En verano, la habitación era un horno, porque estaba orientada al sudoeste, y en invierno era un congelador, pues sufría de lleno el impacto de los vientos predominantes. El hecho de que Missy ocupase aquella habitación en particular no había sido fruto de una deliberada crueldad; sencillamente, era la más joven y le había tocado la pajita más corta. De todas formas, ninguna de las habitaciones de Missalonghi era en verdad confortable. Amoratada de frío, se sacó el vestido marrón, la enagua de franela, las medias de lana, el corpiño y los calzones, y dobló todo con sumo cuidado antes de colocar la ropa interior en un cajón y el vestido en un gancho que colgaba del techo del armario. Lo único que estaba bien colgado era su vestido de lino marrón de los domingos, pues las perchas eran un artículo muy precioso. El depósito de agua de Missalonghi tenía sólo una capacidad de unos dos mil litros, lo que hacía de ella el elemento más preciado de todos; el cuerpo se lavaba a diario, para lo cual las tres mujeres de Missalonghi compartían la misma escasa agua, pero la ropa interior tenía que durar dos días.
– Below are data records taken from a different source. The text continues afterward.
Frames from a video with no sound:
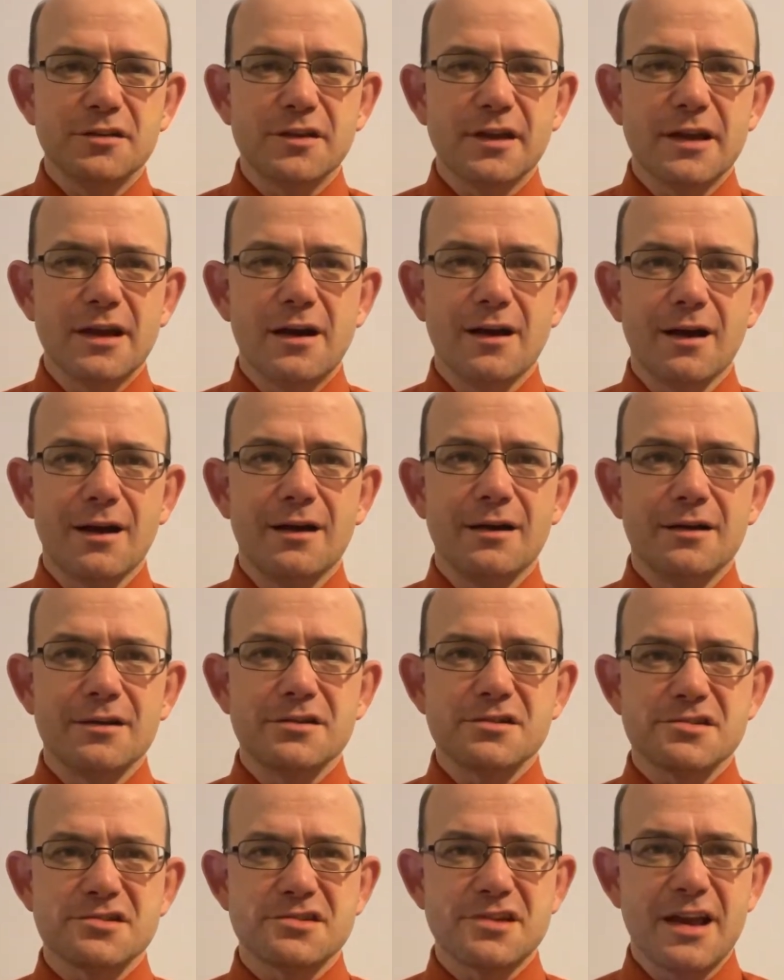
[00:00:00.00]
they ought to
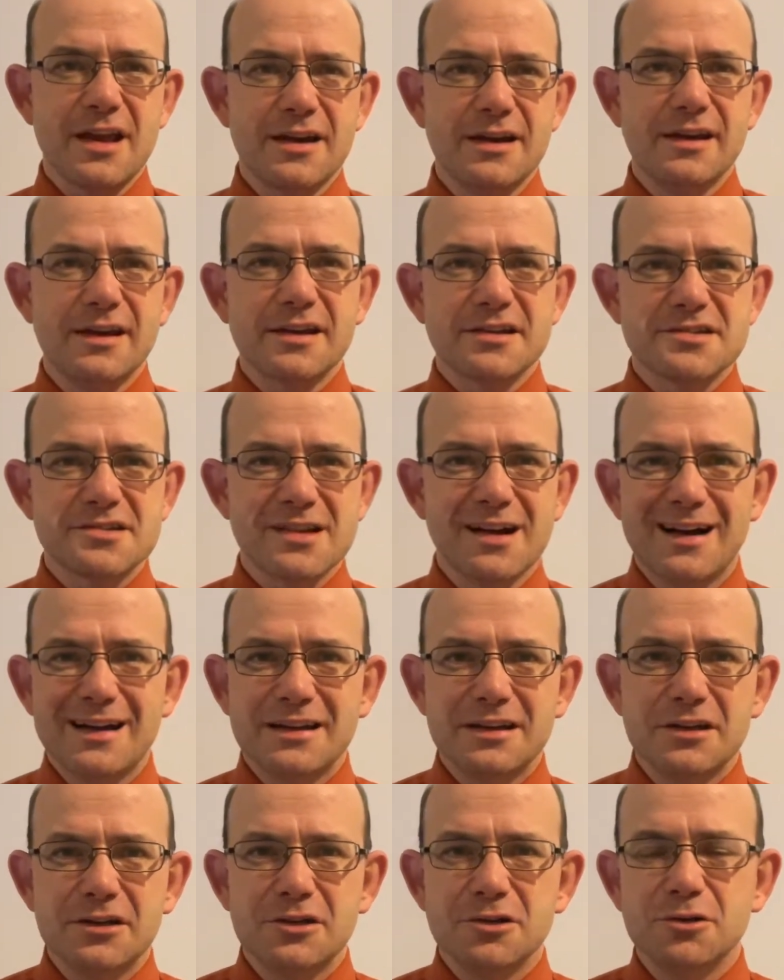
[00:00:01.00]
understand it's
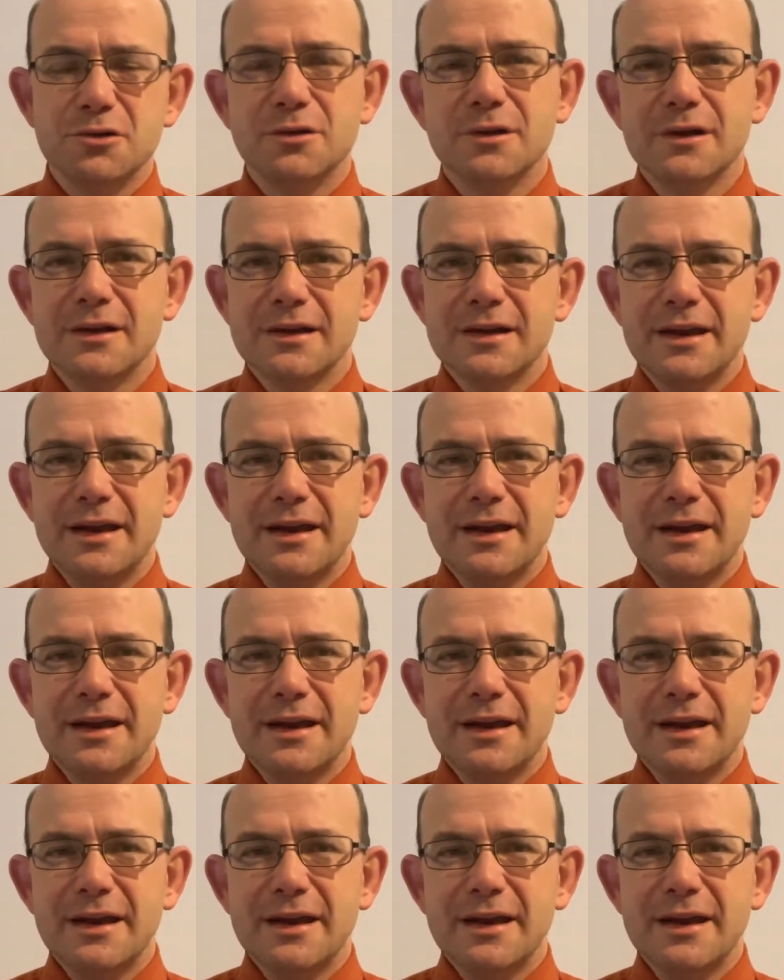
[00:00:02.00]
not you,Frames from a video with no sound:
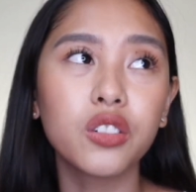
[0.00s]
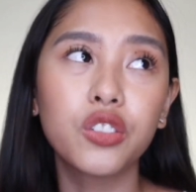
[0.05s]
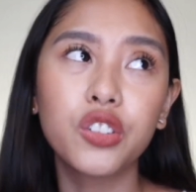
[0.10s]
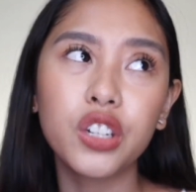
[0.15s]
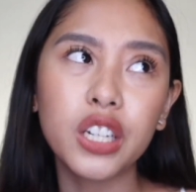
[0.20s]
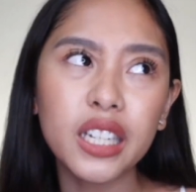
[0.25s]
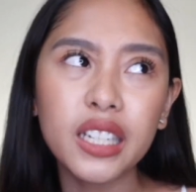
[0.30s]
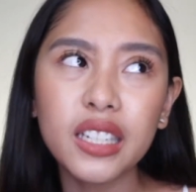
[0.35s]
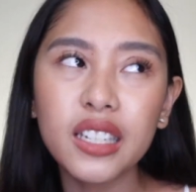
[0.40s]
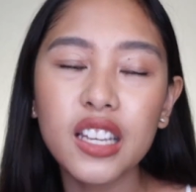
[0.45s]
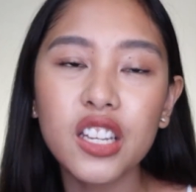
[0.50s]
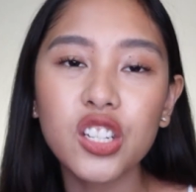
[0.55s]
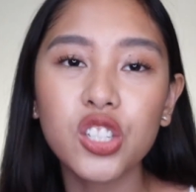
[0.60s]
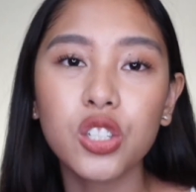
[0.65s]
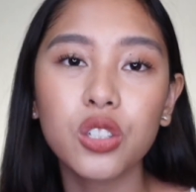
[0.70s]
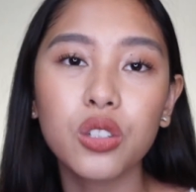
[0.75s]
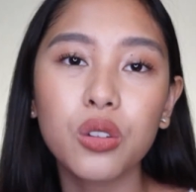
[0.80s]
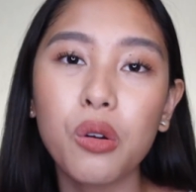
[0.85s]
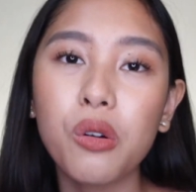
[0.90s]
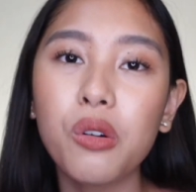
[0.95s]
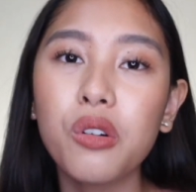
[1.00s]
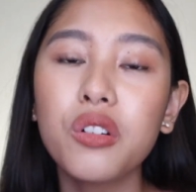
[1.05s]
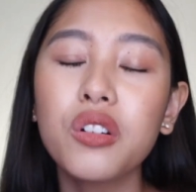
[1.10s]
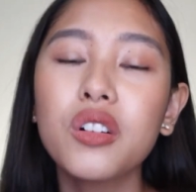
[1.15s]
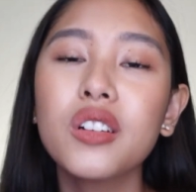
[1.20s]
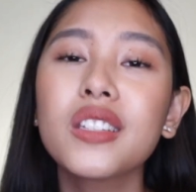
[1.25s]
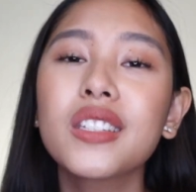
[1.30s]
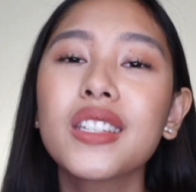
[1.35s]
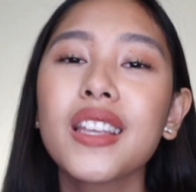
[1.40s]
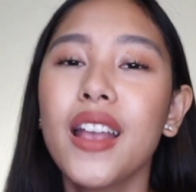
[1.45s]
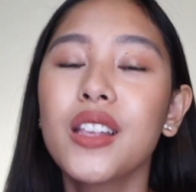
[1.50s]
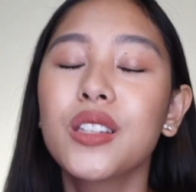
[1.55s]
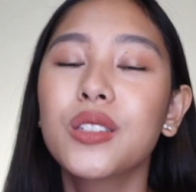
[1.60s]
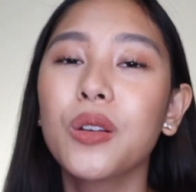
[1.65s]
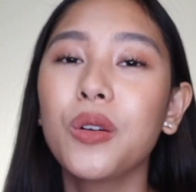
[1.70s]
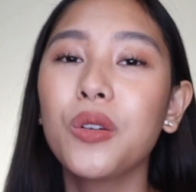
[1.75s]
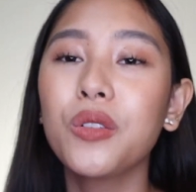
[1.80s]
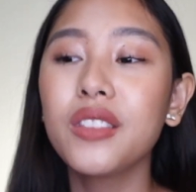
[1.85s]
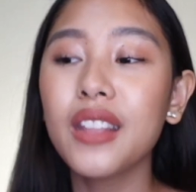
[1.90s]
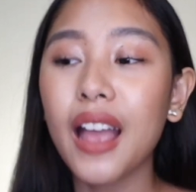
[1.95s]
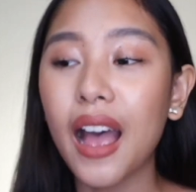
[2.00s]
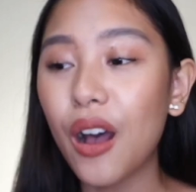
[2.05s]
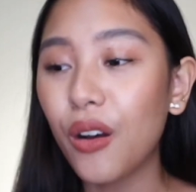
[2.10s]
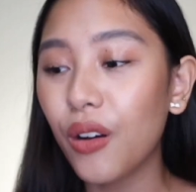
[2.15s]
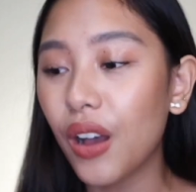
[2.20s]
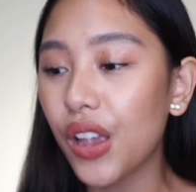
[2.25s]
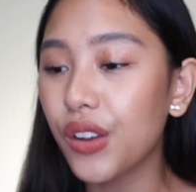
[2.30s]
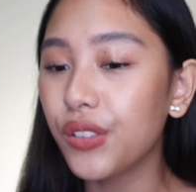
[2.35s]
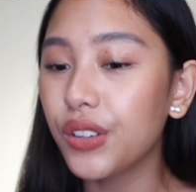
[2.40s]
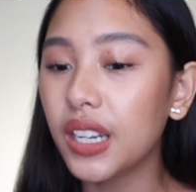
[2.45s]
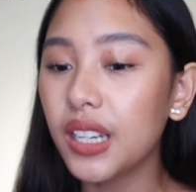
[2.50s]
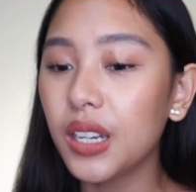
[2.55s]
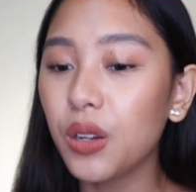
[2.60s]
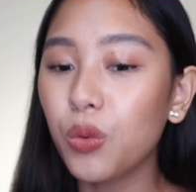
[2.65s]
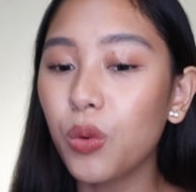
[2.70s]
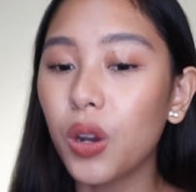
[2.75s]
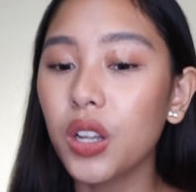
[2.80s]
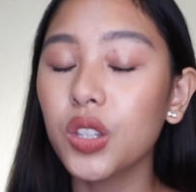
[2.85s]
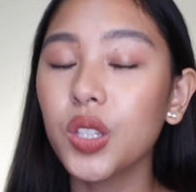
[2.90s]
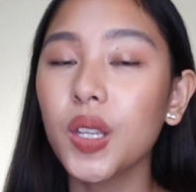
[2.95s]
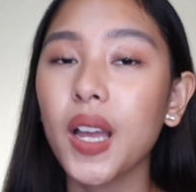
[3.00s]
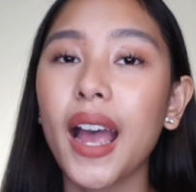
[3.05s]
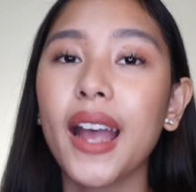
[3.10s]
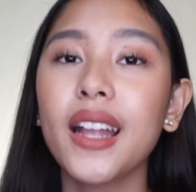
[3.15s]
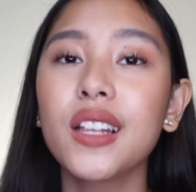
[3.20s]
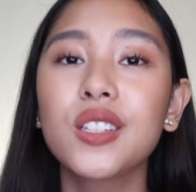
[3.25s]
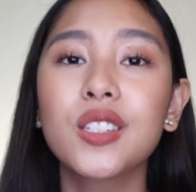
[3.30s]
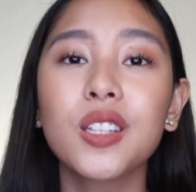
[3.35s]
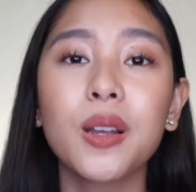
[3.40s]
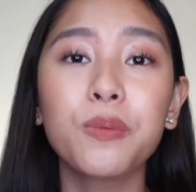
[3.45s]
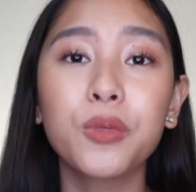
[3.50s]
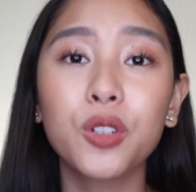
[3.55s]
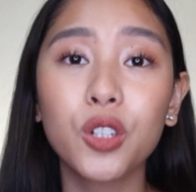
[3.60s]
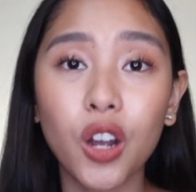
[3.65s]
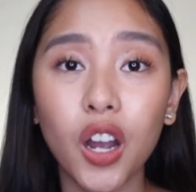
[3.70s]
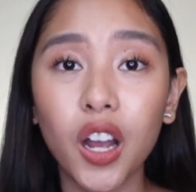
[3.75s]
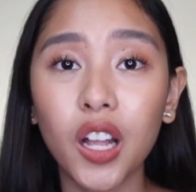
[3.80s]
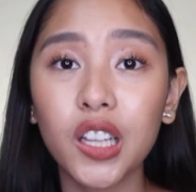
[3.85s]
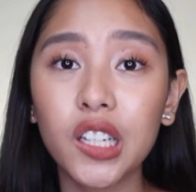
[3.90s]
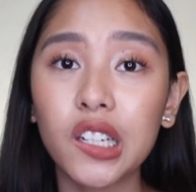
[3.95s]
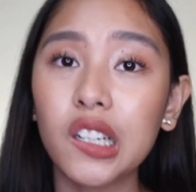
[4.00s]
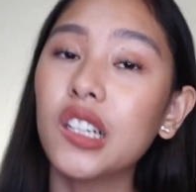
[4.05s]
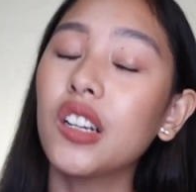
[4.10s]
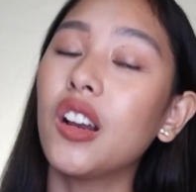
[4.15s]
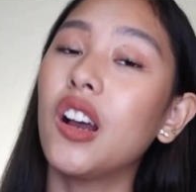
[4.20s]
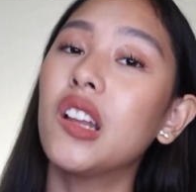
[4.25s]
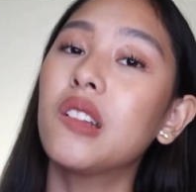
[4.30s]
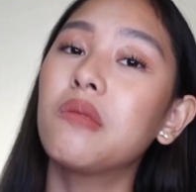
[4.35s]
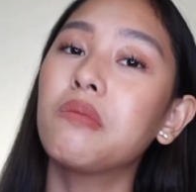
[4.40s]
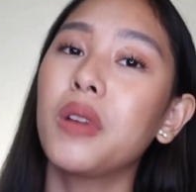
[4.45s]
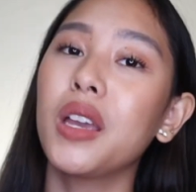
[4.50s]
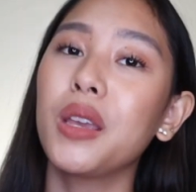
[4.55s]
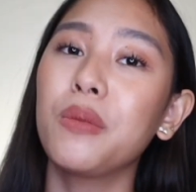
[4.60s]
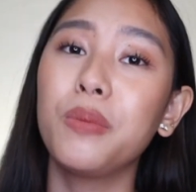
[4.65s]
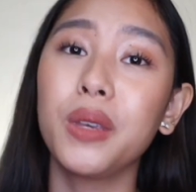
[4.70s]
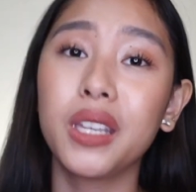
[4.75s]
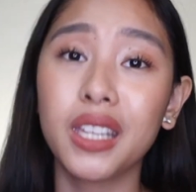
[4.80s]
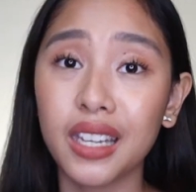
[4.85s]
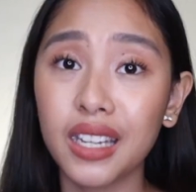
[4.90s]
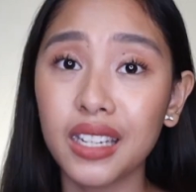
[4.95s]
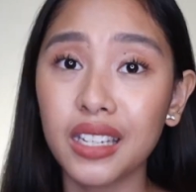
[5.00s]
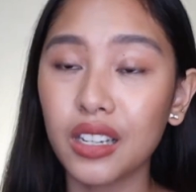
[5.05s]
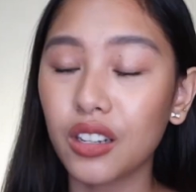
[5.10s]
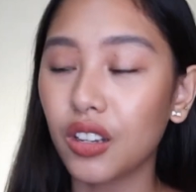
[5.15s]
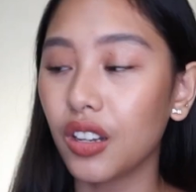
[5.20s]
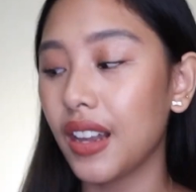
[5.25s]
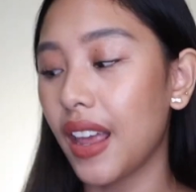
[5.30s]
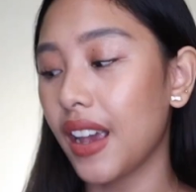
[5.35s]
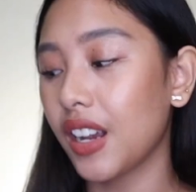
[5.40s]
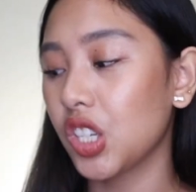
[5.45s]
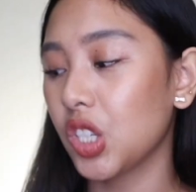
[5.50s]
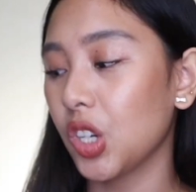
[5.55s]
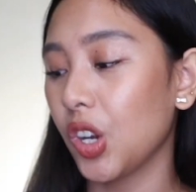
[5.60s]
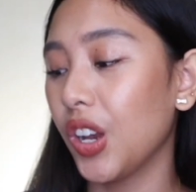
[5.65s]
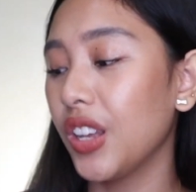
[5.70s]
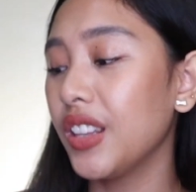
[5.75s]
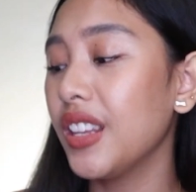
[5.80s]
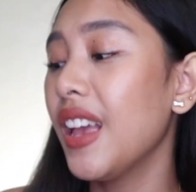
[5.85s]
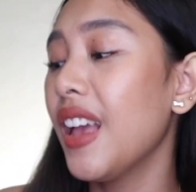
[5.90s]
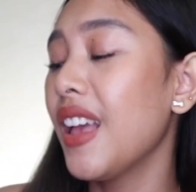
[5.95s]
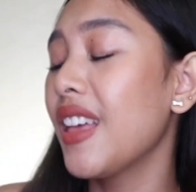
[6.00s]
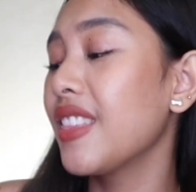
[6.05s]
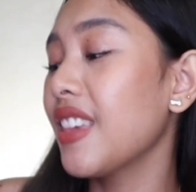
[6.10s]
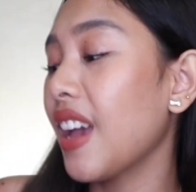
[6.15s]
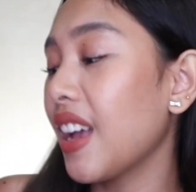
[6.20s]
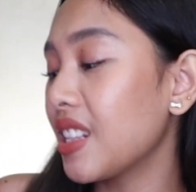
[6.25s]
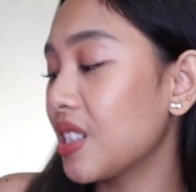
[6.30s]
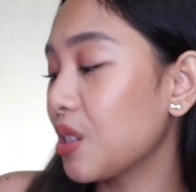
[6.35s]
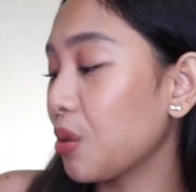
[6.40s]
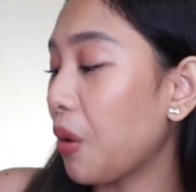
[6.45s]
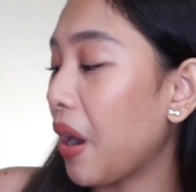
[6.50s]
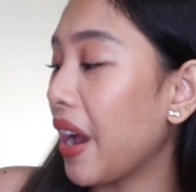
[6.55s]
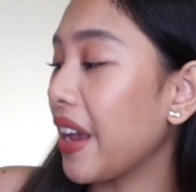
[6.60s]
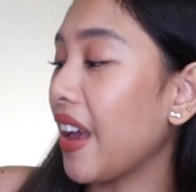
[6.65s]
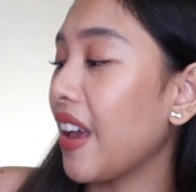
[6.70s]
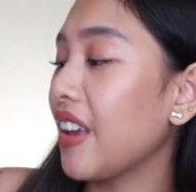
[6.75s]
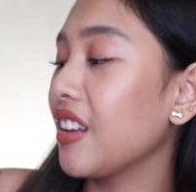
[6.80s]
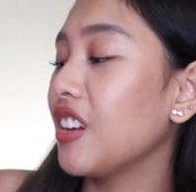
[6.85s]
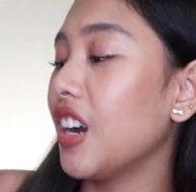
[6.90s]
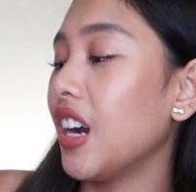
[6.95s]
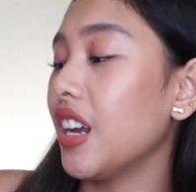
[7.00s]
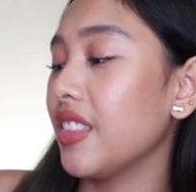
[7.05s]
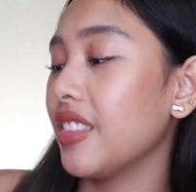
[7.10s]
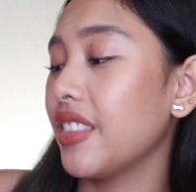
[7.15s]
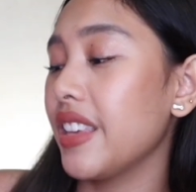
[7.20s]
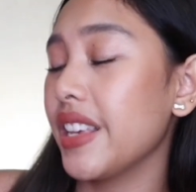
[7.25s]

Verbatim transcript: greenish tones. So now I really want to add some color on my bikini collection. That's why I got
Su camisón era de áspera franela gris, cerrado hasta el cuello y con mangas largas; lo arrastraba por el suelo porque lo había heredado de Drusilla. Pero la cama estaba caliente. En el trigésimo aniversario de Missy, su madre le anunció que podía utilizar un ladrillo caliente durante la época de frío, pues ya no estaba en la flor de la juventud. Y cuando esto sucedió, por más que fue bien recibido, Missy abandonó para siempre toda esperanza de poder organizar algún día su vida fuera de los confines de Missalonghi.